The Azoty group—Grupa Azoty S.A.—was established as a result of merging Poland’s four largest chemical plants, Tarnów, Police, Pu³awy, and Kêdzierzyn-Ko¼le.
Azoty produces a range of chemical products such as OXO alcohols, caprolactam, modified technical plastics, and melamine. The group is the second largest producer of fertilizers in Europe, and also provides state-of-the-art laboratory services.

Azoty products are sold in more than 50 countries. The group has its own logistics facilities and a research and development center. As of the end of June 2013, Azoty had more than 13,200 employees.

Azoty is a large consumer of energy, in particular gas, as a raw material as well as for heating purposes. The price of energy is an important factor that impacts the company’s competitiveness, especially on foreign markets. The company plans to become actively involved in the ongoing debate in the EU on CO2 and NOx emissions, using opportunities developed by CEEP.

Azoty has been listed on the Warsaw Stock Exchange since June 30, 2008, and on Feb. 19, 2013 it became a part of the MSCI Emerging Markets index. Azoty also features on several other Warsaw Stock Exchange indices, such as the WIG-CHEMIA, WIG30, WIG, WIG-PL, and the Respect Index.

Central Europe Energy Partners (CEEP) is an association formed by a group of Polish companies from the energy and fuel sectors that aims to facilitate integration in the energy sector in Central Europe and strengthen the position of this sector in the European Union. The association was established on May 4, 2010 in Brussels. This is the first industry-specific organization from Central Europe that has a permanent representation to the European Union. At present, CEEP has 20 members—companies and research institutions from the Czech Republic, Lithuania, Poland, Romania, Slovakia and Hungary.

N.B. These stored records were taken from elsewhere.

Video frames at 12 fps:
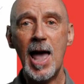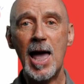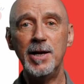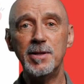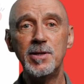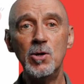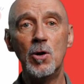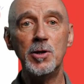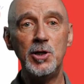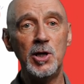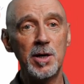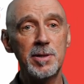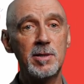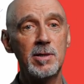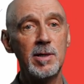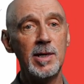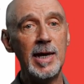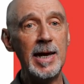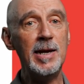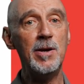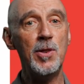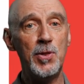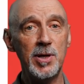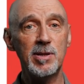And it's not just
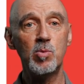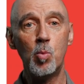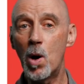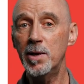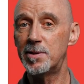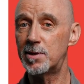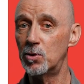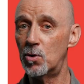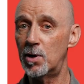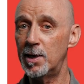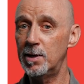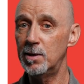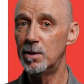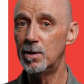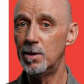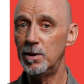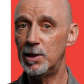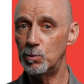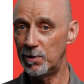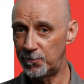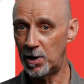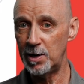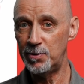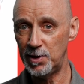in this one story that we
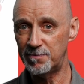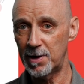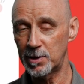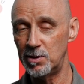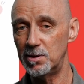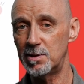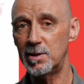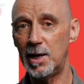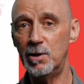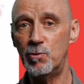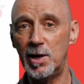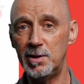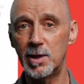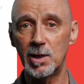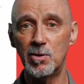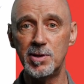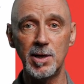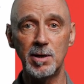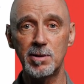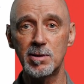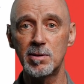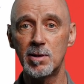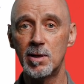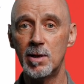find these factors in Ready, Set, Go
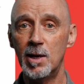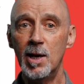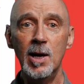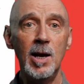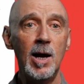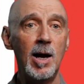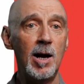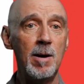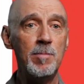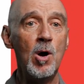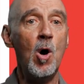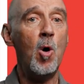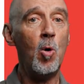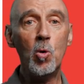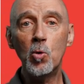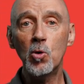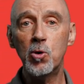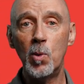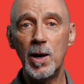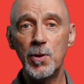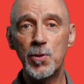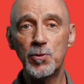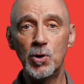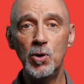6. All the way
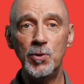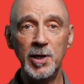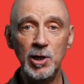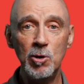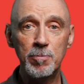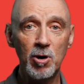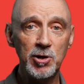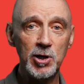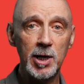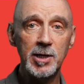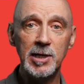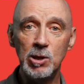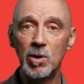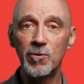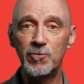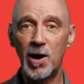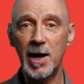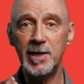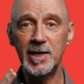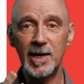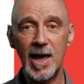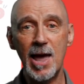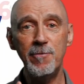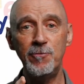through the new project, you will find
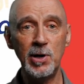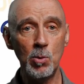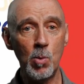every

In June 2014, Central Europe Energy Partners will be celebrated its fourth birthday. It has worked hard over the past years. It has achieved a lot, but more still needs to be done. Being the first regional association representing the Central European energy sector and its companies (gas – including shale gas, coal, oil, renewables, nuclear, grids, etc.), its overriding goal is to support the integration of Central Europe’s energy sector within the framework of a common EU energy and security policy.

CEEP is active in the International Energy Agency. It also works closely with the European Centre for Energy and Resources Security in London. It is taking part in consultations with EU bodies, including legislative initiatives within the Union.

CEEP organizes many conferences and events, for example, the annual “29+1” Conference, which aims to give CEEP members an opportunity for a direct, unofficial dialogue with the EU’s Commissioner for Energy, Günther Oettinger.